Златига еще мялся, но Озар пояснил: дескать, если людей начнет допрашивать ведун, какого при дворе убиенного Дольмы поселили, это их только насторожит. А Златига свой, киевский, с ним поделятся.
Довод Озара убедил Златигу, и в итоге он справился со всем, вернувшись на Хоревицу ближе к полудню, когда Голица уже накормила волхва яичницей с грибами и теперь убирала посуду. Но Озар сразу ее не отпустил, стал расспрашивать. Приближавшийся к галерее гульбища Златига даже услышал часть их разговора.
– Так, говоришь, милая, ты все время была подле мужа своего Леща? А где подле?
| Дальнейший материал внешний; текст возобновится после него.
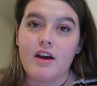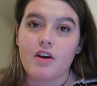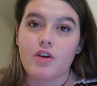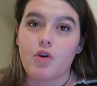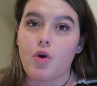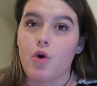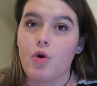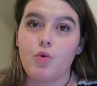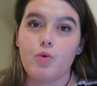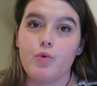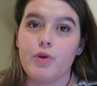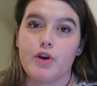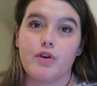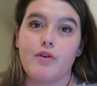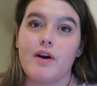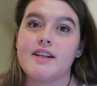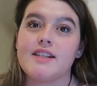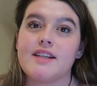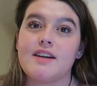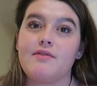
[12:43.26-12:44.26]
got all the
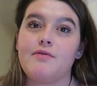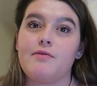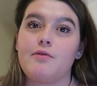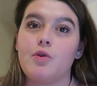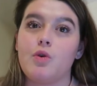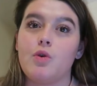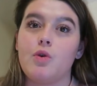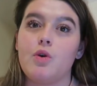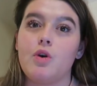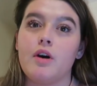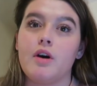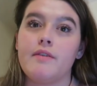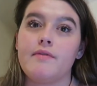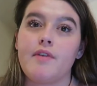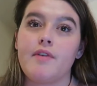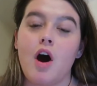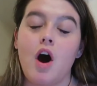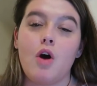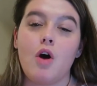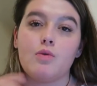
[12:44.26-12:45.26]
credit for
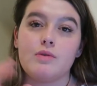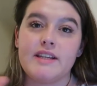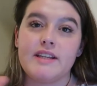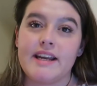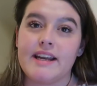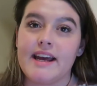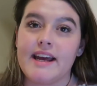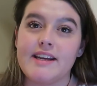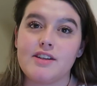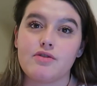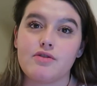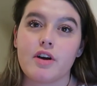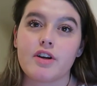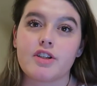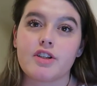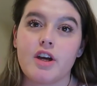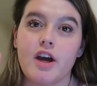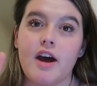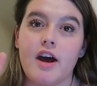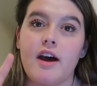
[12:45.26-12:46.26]
the whole DNA
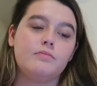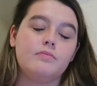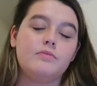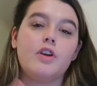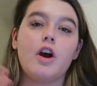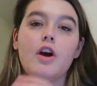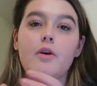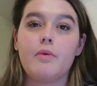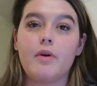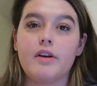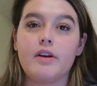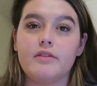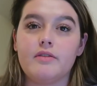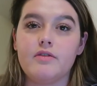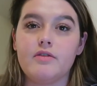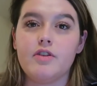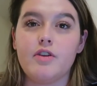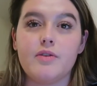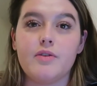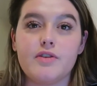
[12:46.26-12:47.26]
structure. No
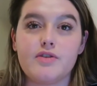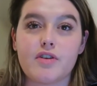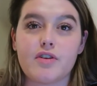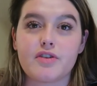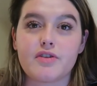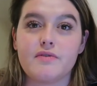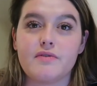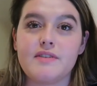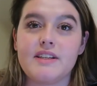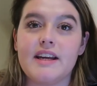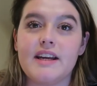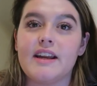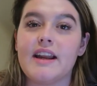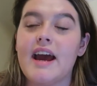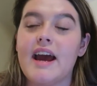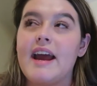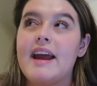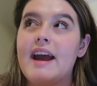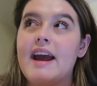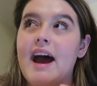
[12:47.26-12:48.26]
one knew the structure of
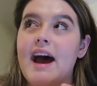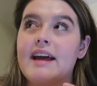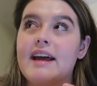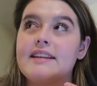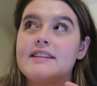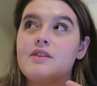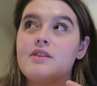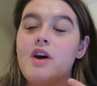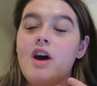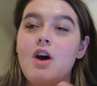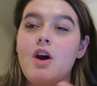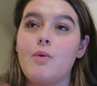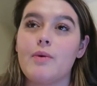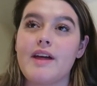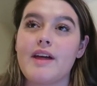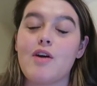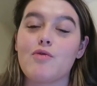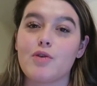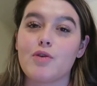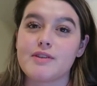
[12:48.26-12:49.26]
DNA, and
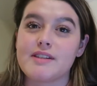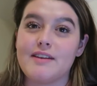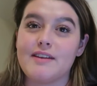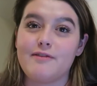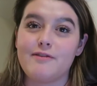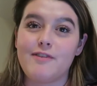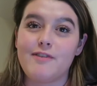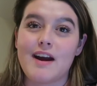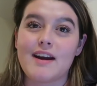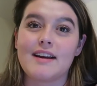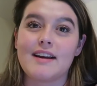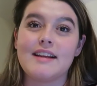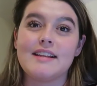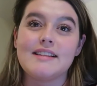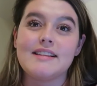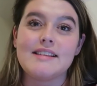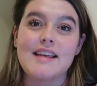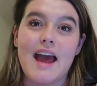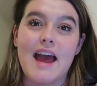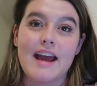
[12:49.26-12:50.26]
without Rosalind
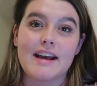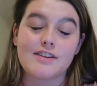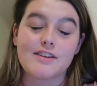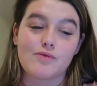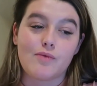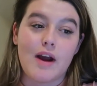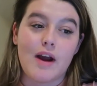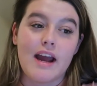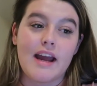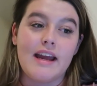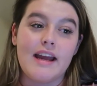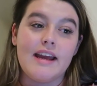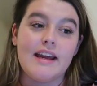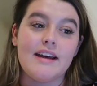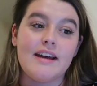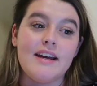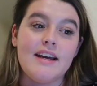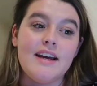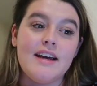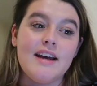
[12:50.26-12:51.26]
Franklin's
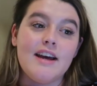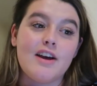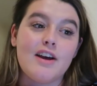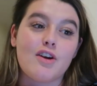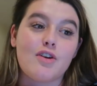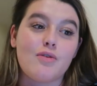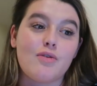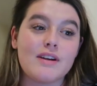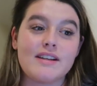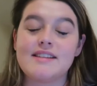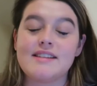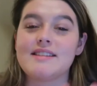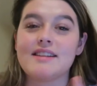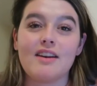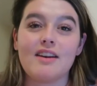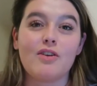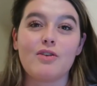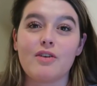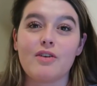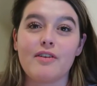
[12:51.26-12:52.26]
X-ray
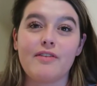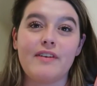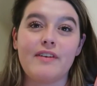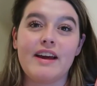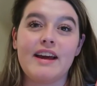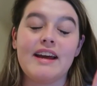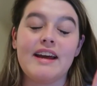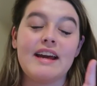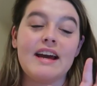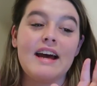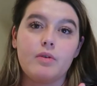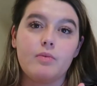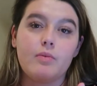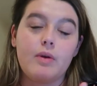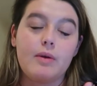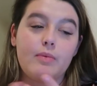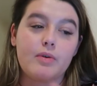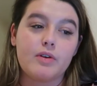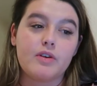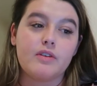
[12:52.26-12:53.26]
crystallography,
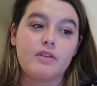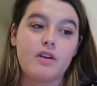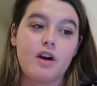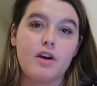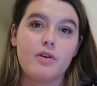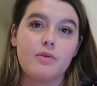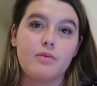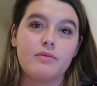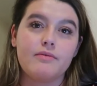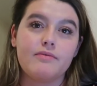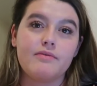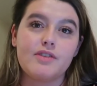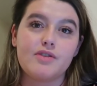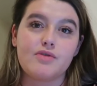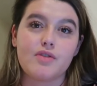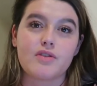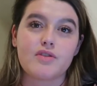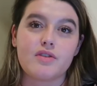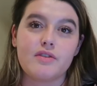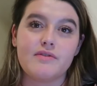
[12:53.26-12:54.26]
we wouldn't know the
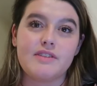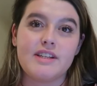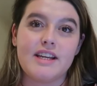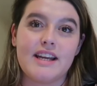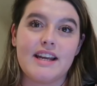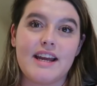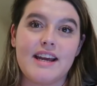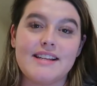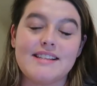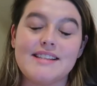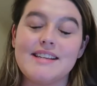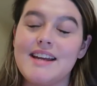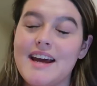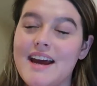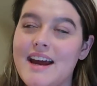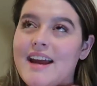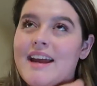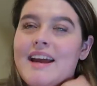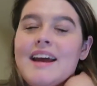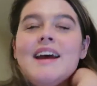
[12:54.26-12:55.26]
structure of DNA
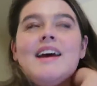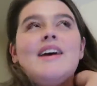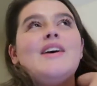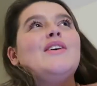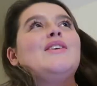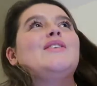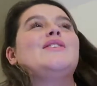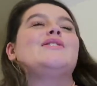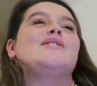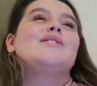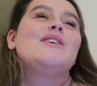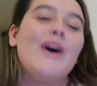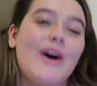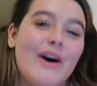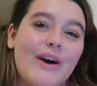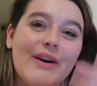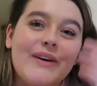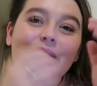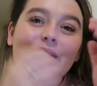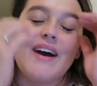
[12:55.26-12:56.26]
today.
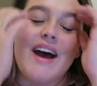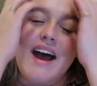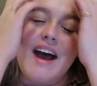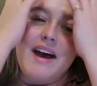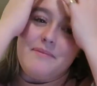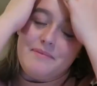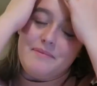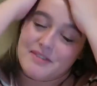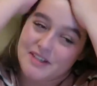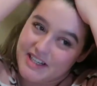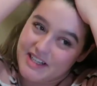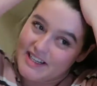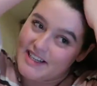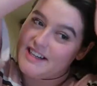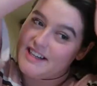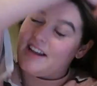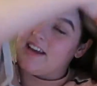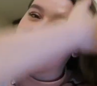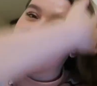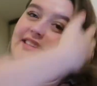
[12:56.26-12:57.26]
So she
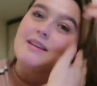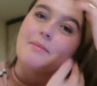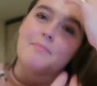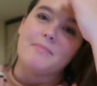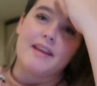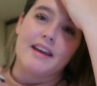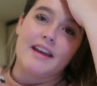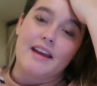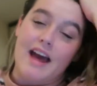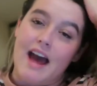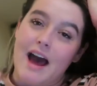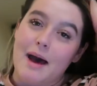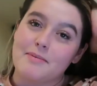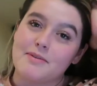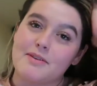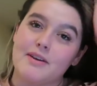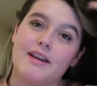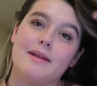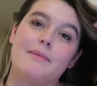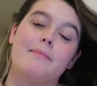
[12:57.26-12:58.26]
did like something
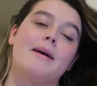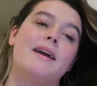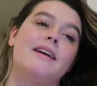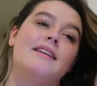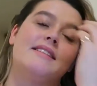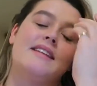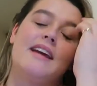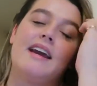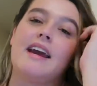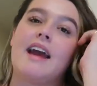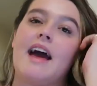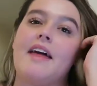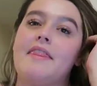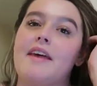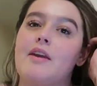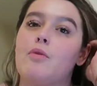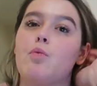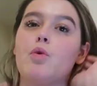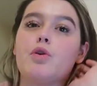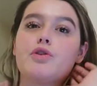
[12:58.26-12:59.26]
absolutely amazing, and
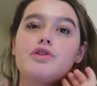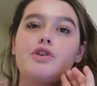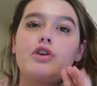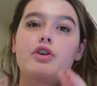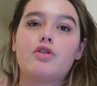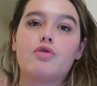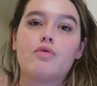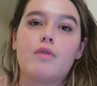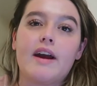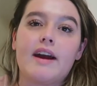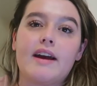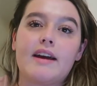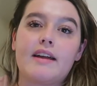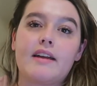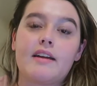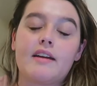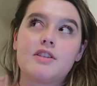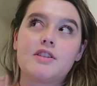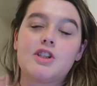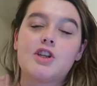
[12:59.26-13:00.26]
then Watson and Crick
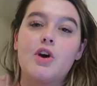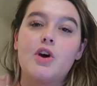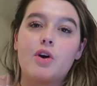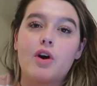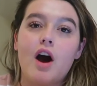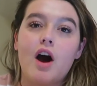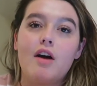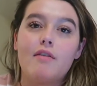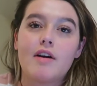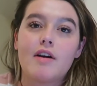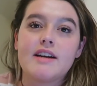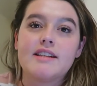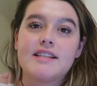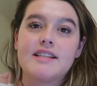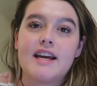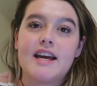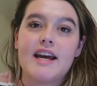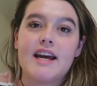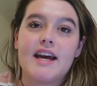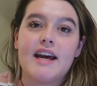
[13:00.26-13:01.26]
took her
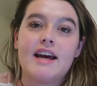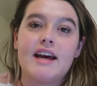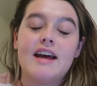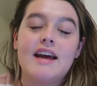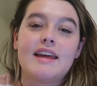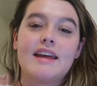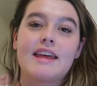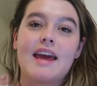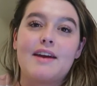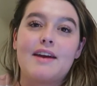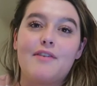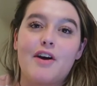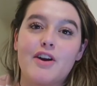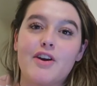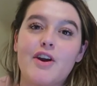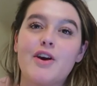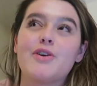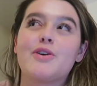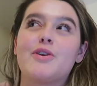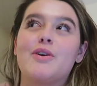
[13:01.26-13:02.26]
idea, gave her
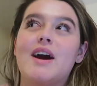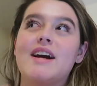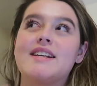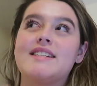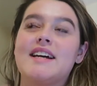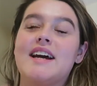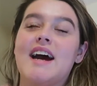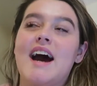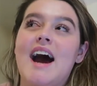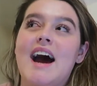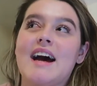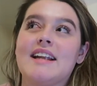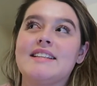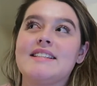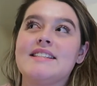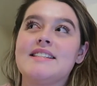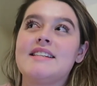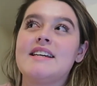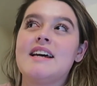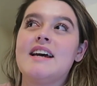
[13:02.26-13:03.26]
no credit,
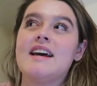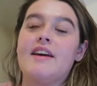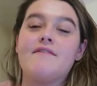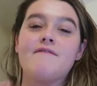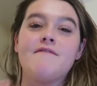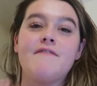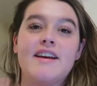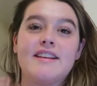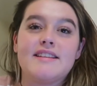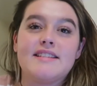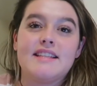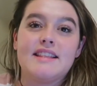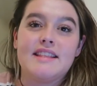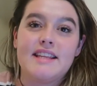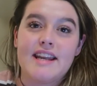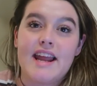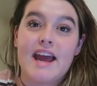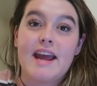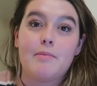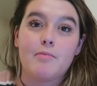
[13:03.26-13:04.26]
and invented
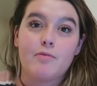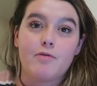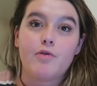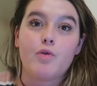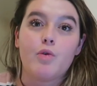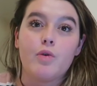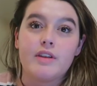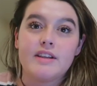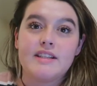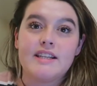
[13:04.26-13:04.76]
the name for the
Голица фыркала недовольно, возмущаясь, что ее все время переспрашивают. Да, с Лещом они все время вместе были, говорила ворчливо, а сбоку еще толклась рябая Загорка, горничная, прислужница госпожи Мирины. Девка эта тогда очень радовалась, что ей имя такое хорошее христианское дали – Пульхерия, что означает Прекрасная, если с греческого на местный переводить. Однако кто станет так прозывать эту дурнушку рябую? Лицо-то ее все в рытвинах, да и сама на овцу длиннорожую похожа. И как была она Загоркой, так и станут по-прежнему звать.
– Хотя сама по себе девка-то она услужливая и преданная, – все же несколько смягчилась Голица. – За то госпожа ее и ценит. Да и краса Мирины нашей возле дурнушки Загорки, как солнце ясное, только ярче становится. Но не думаешь ли ты, ведун, что Загорка могла что-то лихое задумать против хозяина?
– Что я думаю, то мое дело, хозяюшка. Да только со слов самой Загорки выходит, что не была она возле вас с Лещом. Даже не могла припомнить, где вы оба были тогда в Почайне.
– Как это не помнит, кикимора ее щекочи! Хотя какой с нее спрос, с дуры бестолковой. А на что это ты намекаешь, служитель? Думаешь, Загорка истину говорит, а я, верная слуга дома, плету невесть что?